私の愛した彼は、こわい人
「アスカ」
「はい」
「キス、してもいいか」
「……え?」
「ずっと、我慢してたんだ。好きな人と暮らしているのに、なにもできないなんて。いくら俺でも耐えられない」

 瞳の奥を赤く染めて、ジンさんはそんなことを口にした。
 思わず吹き出してしまいそうになる。
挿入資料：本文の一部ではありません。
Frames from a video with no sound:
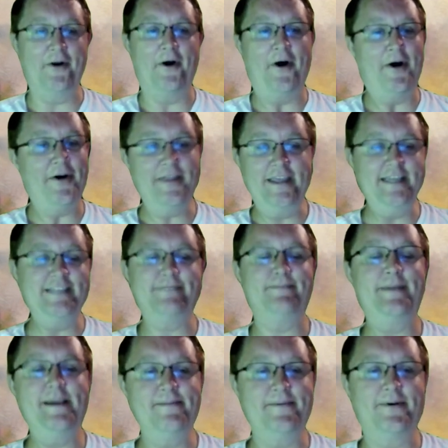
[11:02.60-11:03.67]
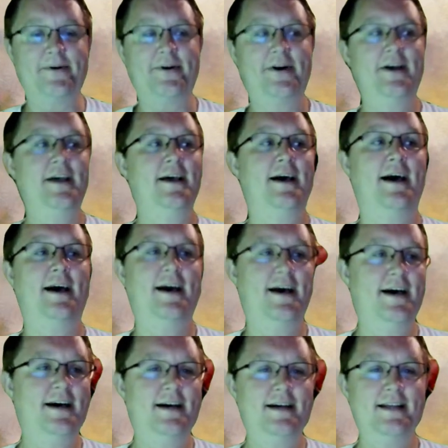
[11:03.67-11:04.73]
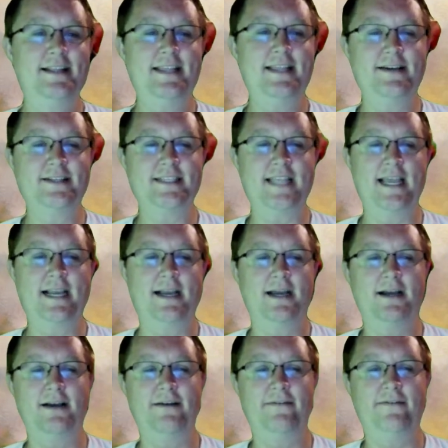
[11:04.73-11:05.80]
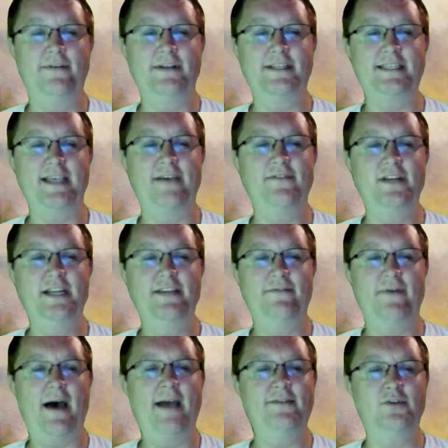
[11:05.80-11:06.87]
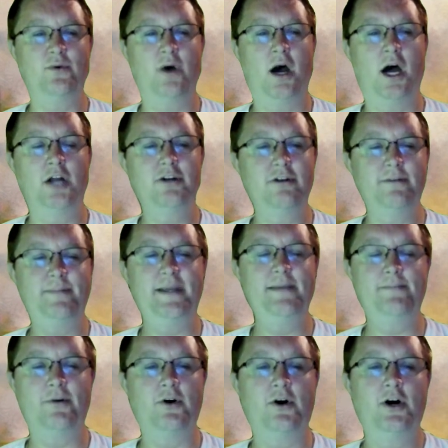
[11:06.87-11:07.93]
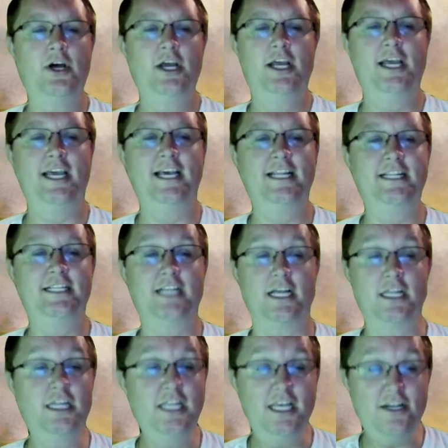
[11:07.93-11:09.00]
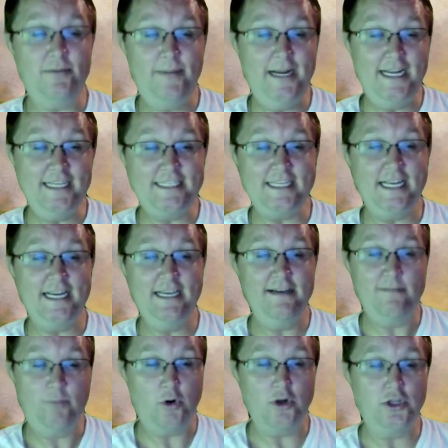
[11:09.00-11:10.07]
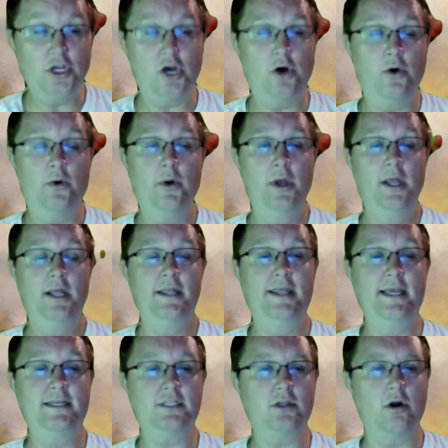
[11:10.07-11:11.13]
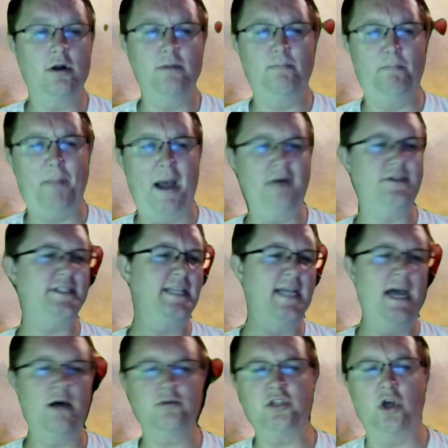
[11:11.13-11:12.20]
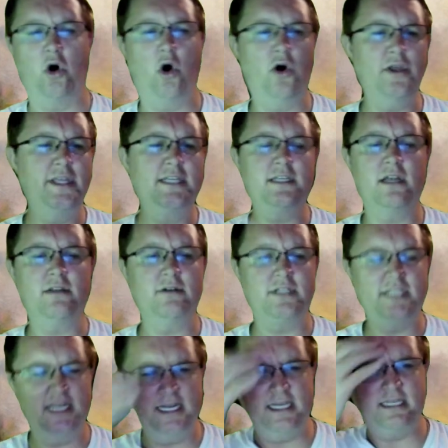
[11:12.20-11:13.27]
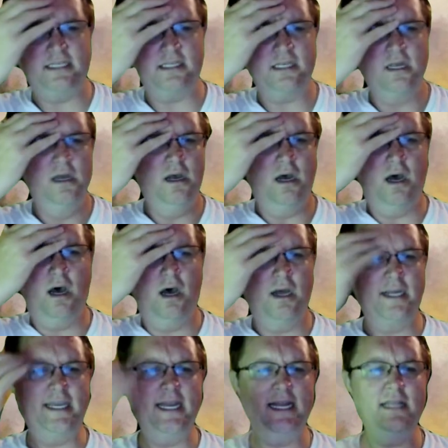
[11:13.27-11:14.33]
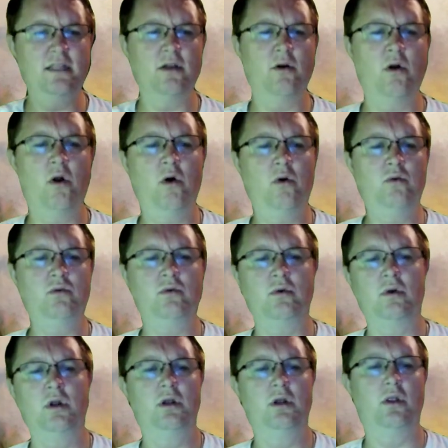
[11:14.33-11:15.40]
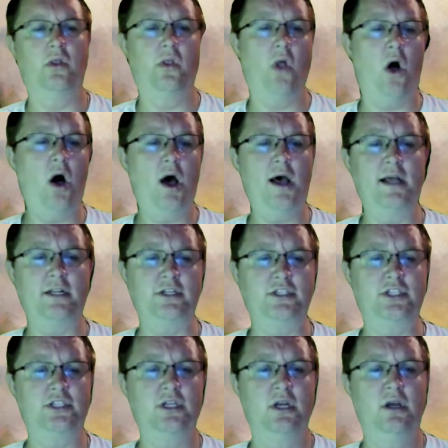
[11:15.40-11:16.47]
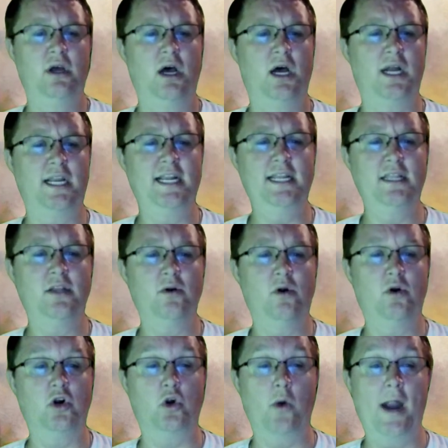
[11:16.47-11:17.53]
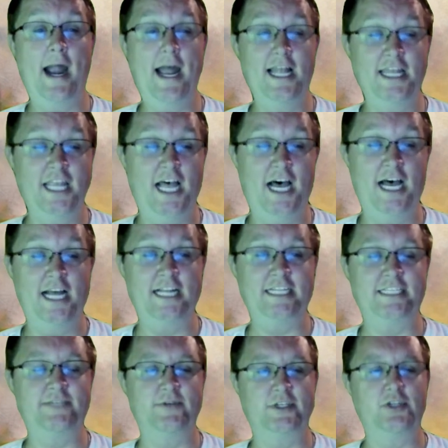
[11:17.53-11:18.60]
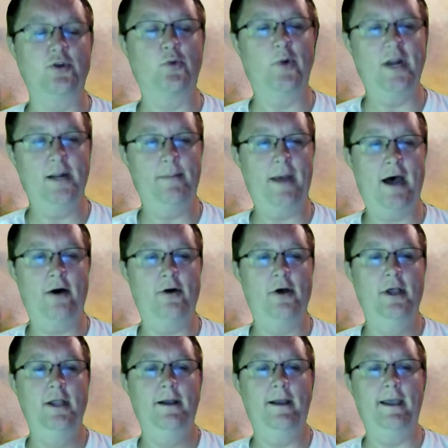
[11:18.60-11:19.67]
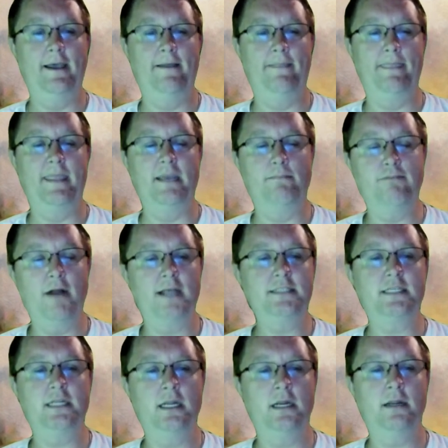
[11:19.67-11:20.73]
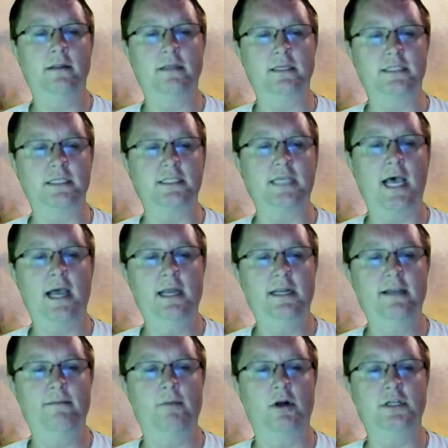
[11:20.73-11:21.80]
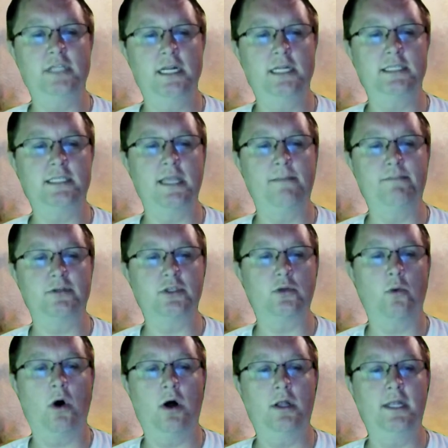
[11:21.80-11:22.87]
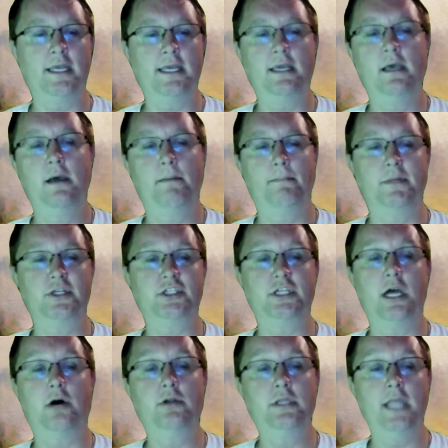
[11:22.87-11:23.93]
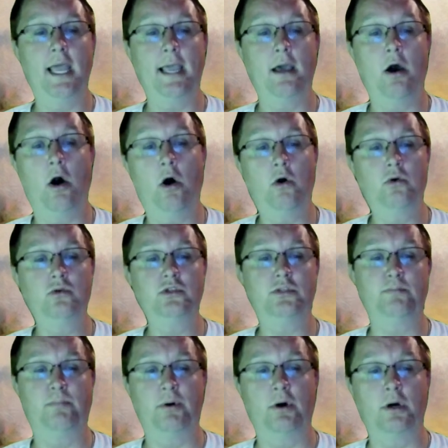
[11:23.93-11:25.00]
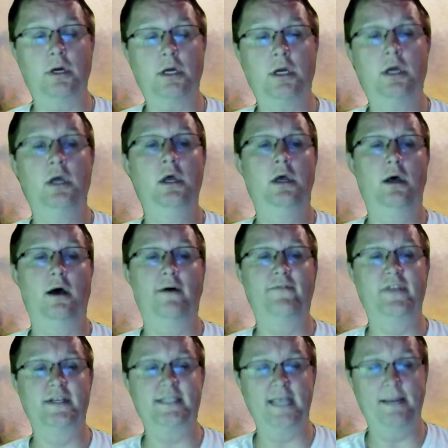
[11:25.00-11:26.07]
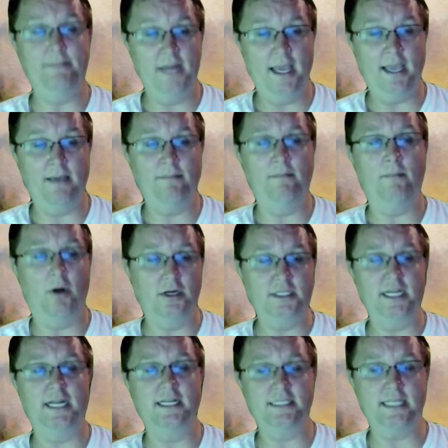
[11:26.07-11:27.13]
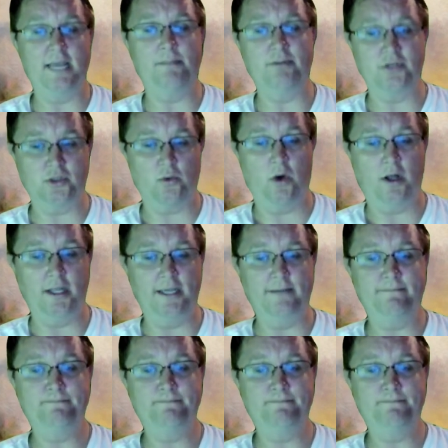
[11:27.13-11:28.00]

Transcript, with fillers: all these people, uh, I think it was like 75 to 100 people and a little bitty city of Bordeaux, they started bouncing out to all these other cities, uh, getting their own lodge, uh, getting their own Grand Lodge, which you'll read about and the president of the Society of Martinez de Pasqually, Michel Nahon's book of the same name, Martinez de Pasqually.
強面オーナーは、根はとても純粋な人なんだね。

「……いいですよ」
「本当か」
「してください。オーナーと、たくさんキスしたいです」

 彼は頬を林檎のように赤く染めた。そんな照れくさそうに笑う顔もするなんて。知らなかった一面を見ることができて、私はどんどん彼に夢中になっていく。
 静かな室内で、瞳を閉じる、確かめるように、私たちはどちらからともなくキスを交わした。濃厚で濃密な、深い愛情を分かち合うように。

「アスカ」
「……うん?」
「ジンって呼んでくれ」
「ジン……?」
「ああ。アスカには、名前で呼んでほしい」
「ジンさん……」

 慣れない呼び方で少し恥ずかしいけれど、彼が求めるなら私は何度でもあなたの名前を呼ぶ。

「ジンさん。好き。大好き」
「俺も。アスカが好きで好きでたまらない」

 愛を囁きあい、私たちの空間は熱を帯びていく。唇が触れるたびに室内には愛の音が響き渡った。